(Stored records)

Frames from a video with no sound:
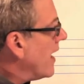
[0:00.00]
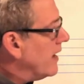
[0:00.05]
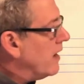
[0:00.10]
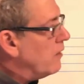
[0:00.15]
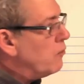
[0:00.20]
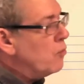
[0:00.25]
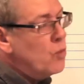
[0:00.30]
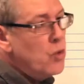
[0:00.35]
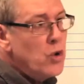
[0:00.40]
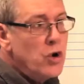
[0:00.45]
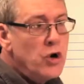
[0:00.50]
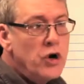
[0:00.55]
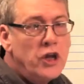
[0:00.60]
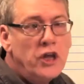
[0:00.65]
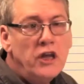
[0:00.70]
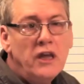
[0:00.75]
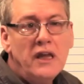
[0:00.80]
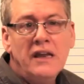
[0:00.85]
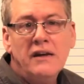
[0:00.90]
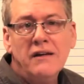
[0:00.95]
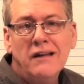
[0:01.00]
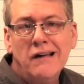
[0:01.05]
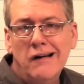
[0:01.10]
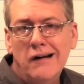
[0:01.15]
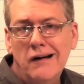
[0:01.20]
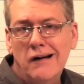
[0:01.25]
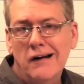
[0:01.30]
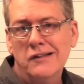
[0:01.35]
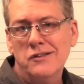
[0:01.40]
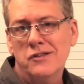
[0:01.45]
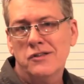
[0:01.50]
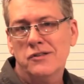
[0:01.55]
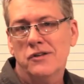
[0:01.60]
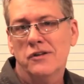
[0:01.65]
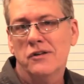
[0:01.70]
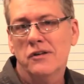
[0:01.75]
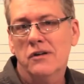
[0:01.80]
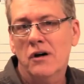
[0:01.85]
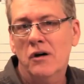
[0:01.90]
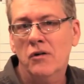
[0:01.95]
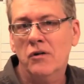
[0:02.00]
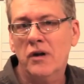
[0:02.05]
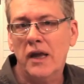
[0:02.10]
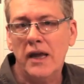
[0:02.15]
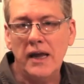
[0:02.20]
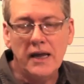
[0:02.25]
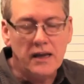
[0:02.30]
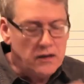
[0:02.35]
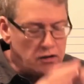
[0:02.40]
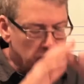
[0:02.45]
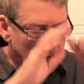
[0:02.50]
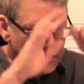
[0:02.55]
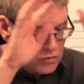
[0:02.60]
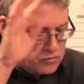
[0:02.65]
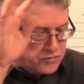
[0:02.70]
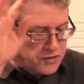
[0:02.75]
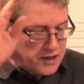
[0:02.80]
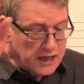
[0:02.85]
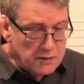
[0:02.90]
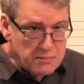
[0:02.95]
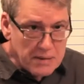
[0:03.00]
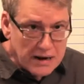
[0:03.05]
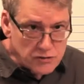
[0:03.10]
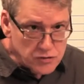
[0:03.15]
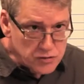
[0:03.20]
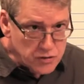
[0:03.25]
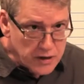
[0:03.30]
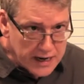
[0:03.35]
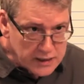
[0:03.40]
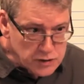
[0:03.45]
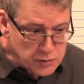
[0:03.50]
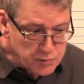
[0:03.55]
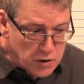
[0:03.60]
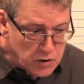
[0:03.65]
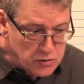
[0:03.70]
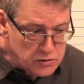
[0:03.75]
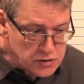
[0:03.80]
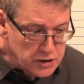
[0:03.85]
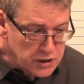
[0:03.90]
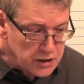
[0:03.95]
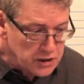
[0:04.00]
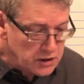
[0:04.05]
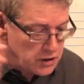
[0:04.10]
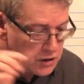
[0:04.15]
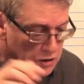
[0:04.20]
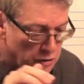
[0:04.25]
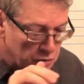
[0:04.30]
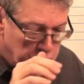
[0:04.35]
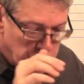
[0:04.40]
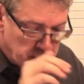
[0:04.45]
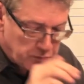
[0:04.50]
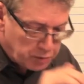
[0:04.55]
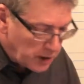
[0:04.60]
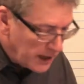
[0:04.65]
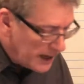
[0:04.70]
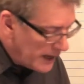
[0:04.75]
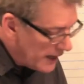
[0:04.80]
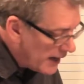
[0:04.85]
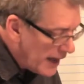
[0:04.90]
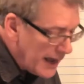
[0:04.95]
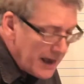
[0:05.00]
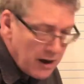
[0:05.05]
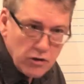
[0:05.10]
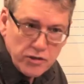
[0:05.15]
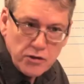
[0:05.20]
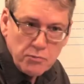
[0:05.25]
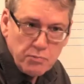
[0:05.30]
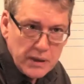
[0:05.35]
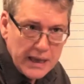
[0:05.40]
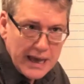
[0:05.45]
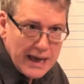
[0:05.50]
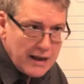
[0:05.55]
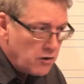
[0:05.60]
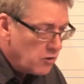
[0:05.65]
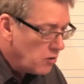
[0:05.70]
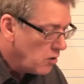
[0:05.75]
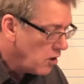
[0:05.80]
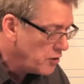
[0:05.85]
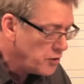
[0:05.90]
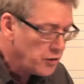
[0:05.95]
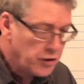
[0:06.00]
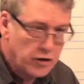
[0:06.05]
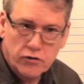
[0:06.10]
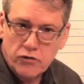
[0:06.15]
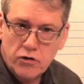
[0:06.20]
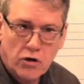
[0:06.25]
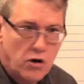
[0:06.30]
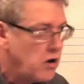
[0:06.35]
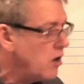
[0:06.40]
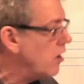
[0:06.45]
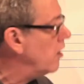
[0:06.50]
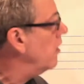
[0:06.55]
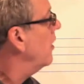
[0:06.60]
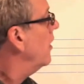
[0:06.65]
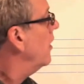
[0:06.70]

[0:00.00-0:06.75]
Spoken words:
work in concert, okay? Don't think about transposing. You play an A on the piano or on your guitar,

* **Activity**: Quote every record above exactly, leaving out any pictures.

* **Your response**:
Frames from a video with no sound:
[0:00.00]
[0:00.05]
[0:00.10]
[0:00.15]
[0:00.20]
[0:00.25]
[0:00.30]
[0:00.35]
[0:00.40]
[0:00.45]
[0:00.50]
[0:00.55]
[0:00.60]
[0:00.65]
[0:00.70]
[0:00.75]
[0:00.80]
[0:00.85]
[0:00.90]
[0:00.95]
[0:01.00]
[0:01.05]
[0:01.10]
[0:01.15]
[0:01.20]
[0:01.25]
[0:01.30]
[0:01.35]
[0:01.40]
[0:01.45]
[0:01.50]
[0:01.55]
[0:01.60]
[0:01.65]
[0:01.70]
[0:01.75]
[0:01.80]
[0:01.85]
[0:01.90]
[0:01.95]
[0:02.00]
[0:02.05]
[0:02.10]
[0:02.15]
[0:02.20]
[0:02.25]
[0:02.30]
[0:02.35]
[0:02.40]
[0:02.45]
[0:02.50]
[0:02.55]
[0:02.60]
[0:02.65]
[0:02.70]
[0:02.75]
[0:02.80]
[0:02.85]
[0:02.90]
[0:02.95]
[0:03.00]
[0:03.05]
[0:03.10]
[0:03.15]
[0:03.20]
[0:03.25]
[0:03.30]
[0:03.35]
[0:03.40]
[0:03.45]
[0:03.50]
[0:03.55]
[0:03.60]
[0:03.65]
[0:03.70]
[0:03.75]
[0:03.80]
[0:03.85]
[0:03.90]
[0:03.95]
[0:04.00]
[0:04.05]
[0:04.10]
[0:04.15]
[0:04.20]
[0:04.25]
[0:04.30]
[0:04.35]
[0:04.40]
[0:04.45]
[0:04.50]
[0:04.55]
[0:04.60]
[0:04.65]
[0:04.70]
[0:04.75]
[0:04.80]
[0:04.85]
[0:04.90]
[0:04.95]
[0:05.00]
[0:05.05]
[0:05.10]
[0:05.15]
[0:05.20]
[0:05.25]
[0:05.30]
[0:05.35]
[0:05.40]
[0:05.45]
[0:05.50]
[0:05.55]
[0:05.60]
[0:05.65]
[0:05.70]
[0:05.75]
[0:05.80]
[0:05.85]
[0:05.90]
[0:05.95]
[0:06.00]
[0:06.05]
[0:06.10]
[0:06.15]
[0:06.20]
[0:06.25]
[0:06.30]
[0:06.35]
[0:06.40]
[0:06.45]
[0:06.50]
[0:06.55]
[0:06.60]
[0:06.65]
[0:06.70]

[0:00.00-0:06.75]
Spoken words:
work in concert, okay? Don't think about transposing. You play an A on the piano or on your guitar,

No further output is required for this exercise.